:: Provided records ::

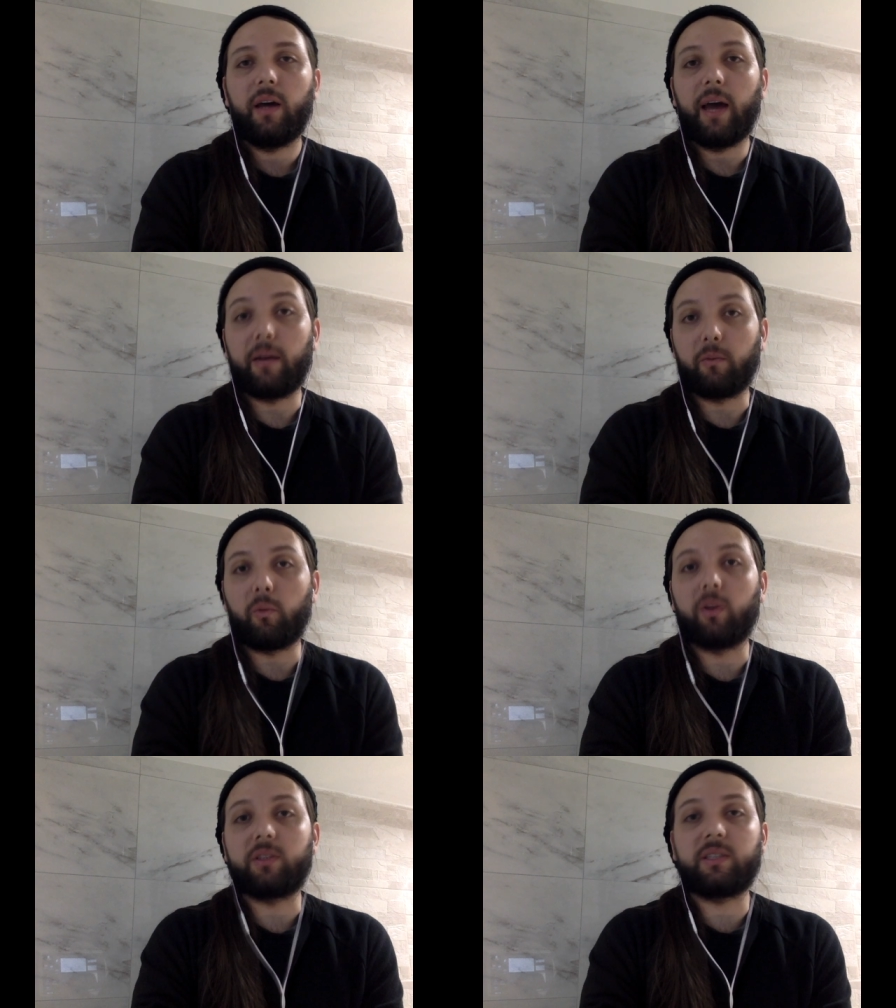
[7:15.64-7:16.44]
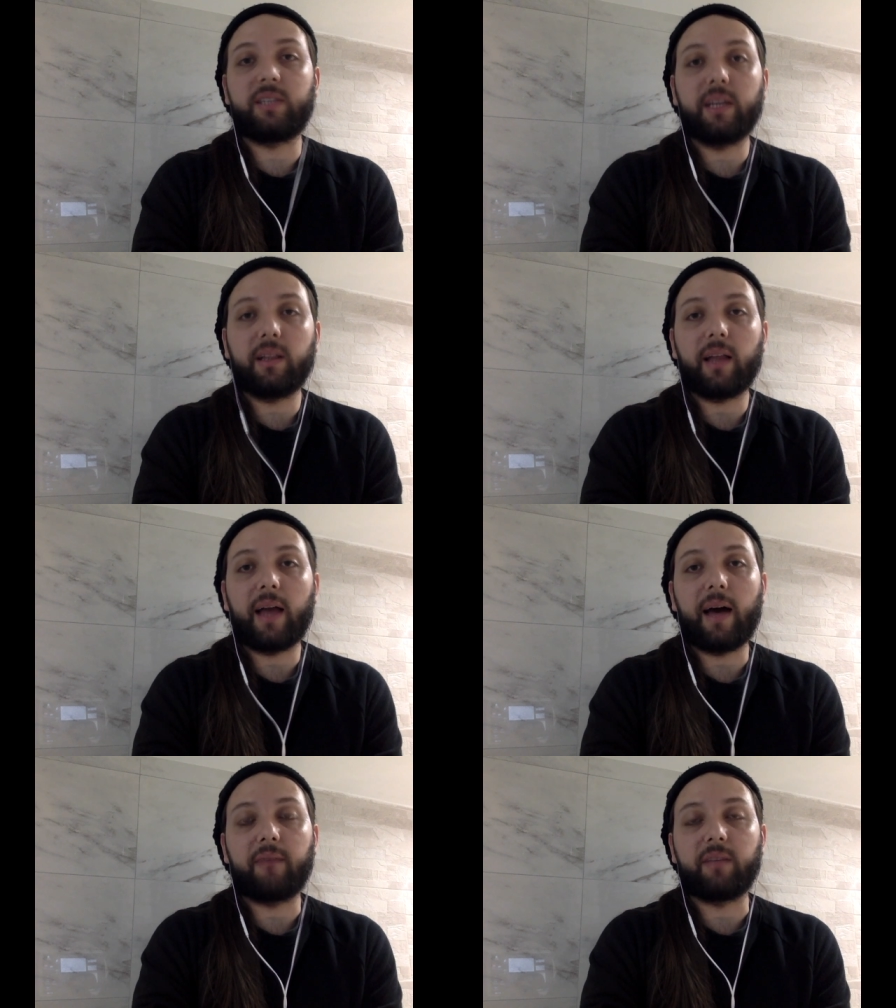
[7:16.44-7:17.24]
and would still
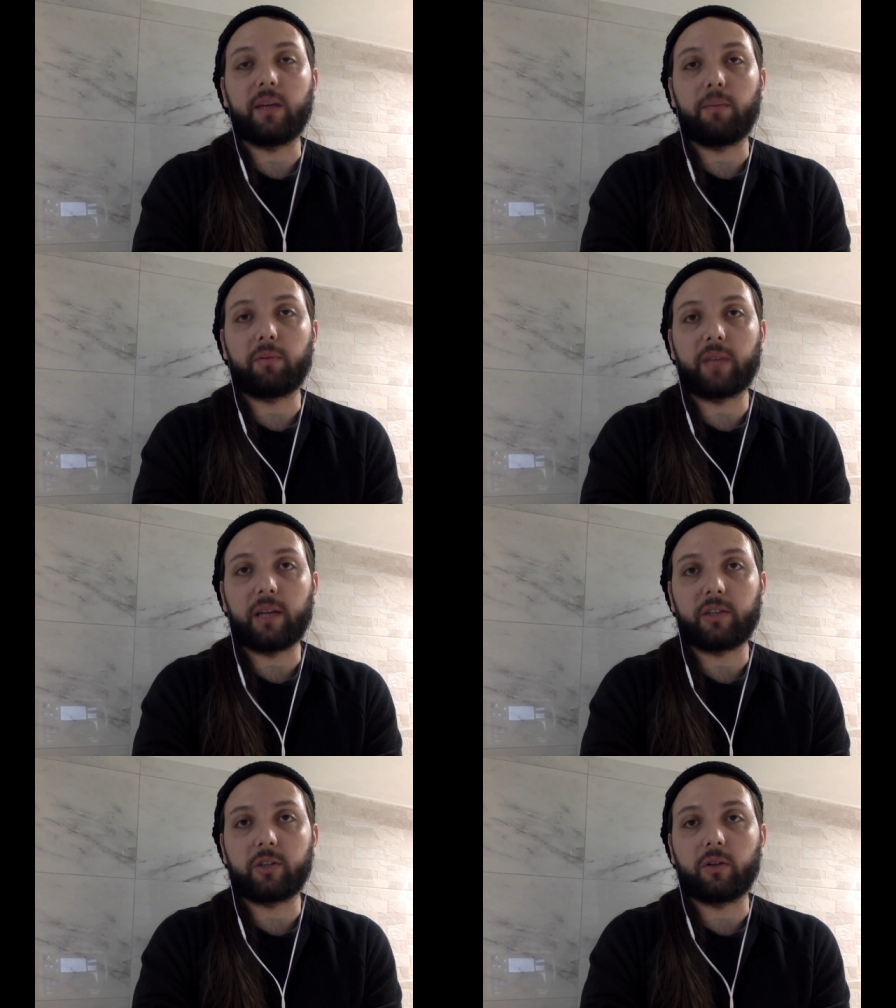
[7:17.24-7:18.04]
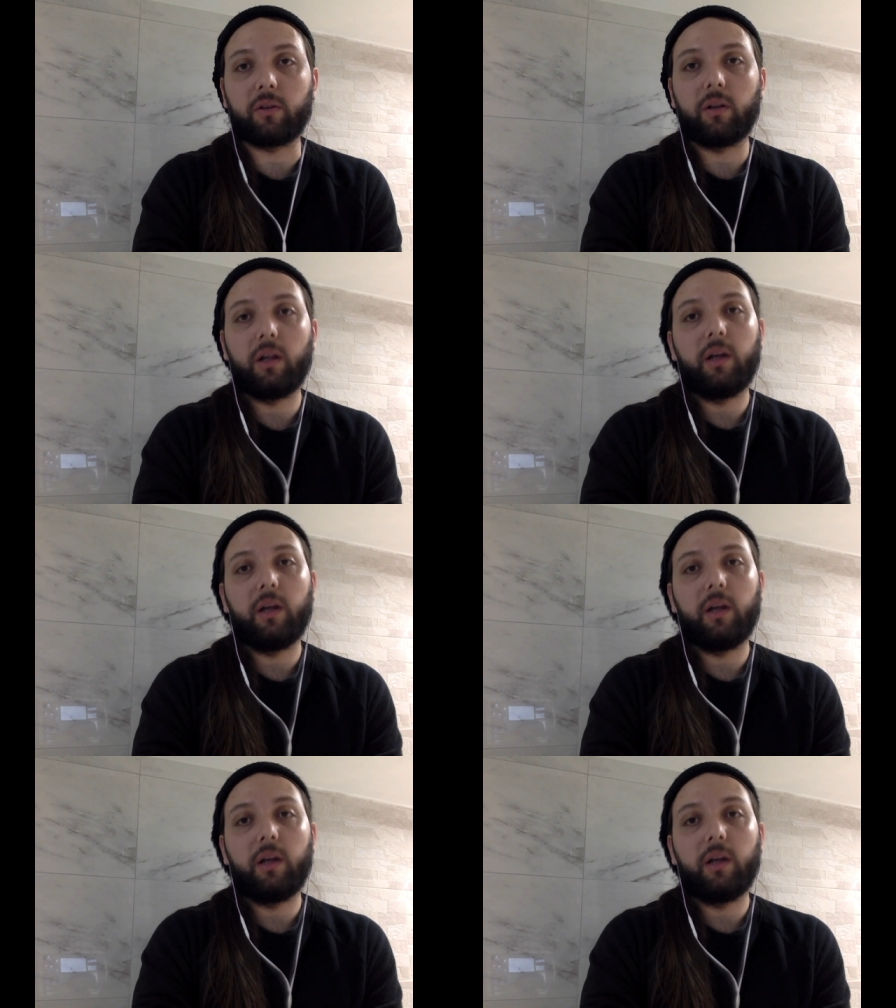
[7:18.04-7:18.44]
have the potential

:::
:: Provided records ::

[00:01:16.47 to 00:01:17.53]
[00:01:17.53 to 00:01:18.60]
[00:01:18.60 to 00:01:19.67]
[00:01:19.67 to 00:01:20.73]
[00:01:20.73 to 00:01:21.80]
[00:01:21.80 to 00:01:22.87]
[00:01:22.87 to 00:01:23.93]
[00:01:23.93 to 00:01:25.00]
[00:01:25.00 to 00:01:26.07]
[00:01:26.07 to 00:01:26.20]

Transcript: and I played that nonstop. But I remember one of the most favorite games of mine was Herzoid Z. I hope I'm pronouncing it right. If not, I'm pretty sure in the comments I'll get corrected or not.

:::

**Work task:**
Write out, from the lines above, only those from the line with "[00:01:20.73 to 00:01:21.80]" to the line with "Transcript: and I", exactly as given, including the first and the last.

**Task response:**
[00:01:20.73 to 00:01:21.80]
[00:01:21.80 to 00:01:22.87]
[00:01:22.87 to 00:01:23.93]
[00:01:23.93 to 00:01:25.00]
[00:01:25.00 to 00:01:26.07]
[00:01:26.07 to 00:01:26.20]

Transcript: and I played that nonstop. But I remember one of the most favorite games of mine was Herzoid Z. I hope I'm pronouncing it right. If not, I'm pretty sure in the comments I'll get corrected or not.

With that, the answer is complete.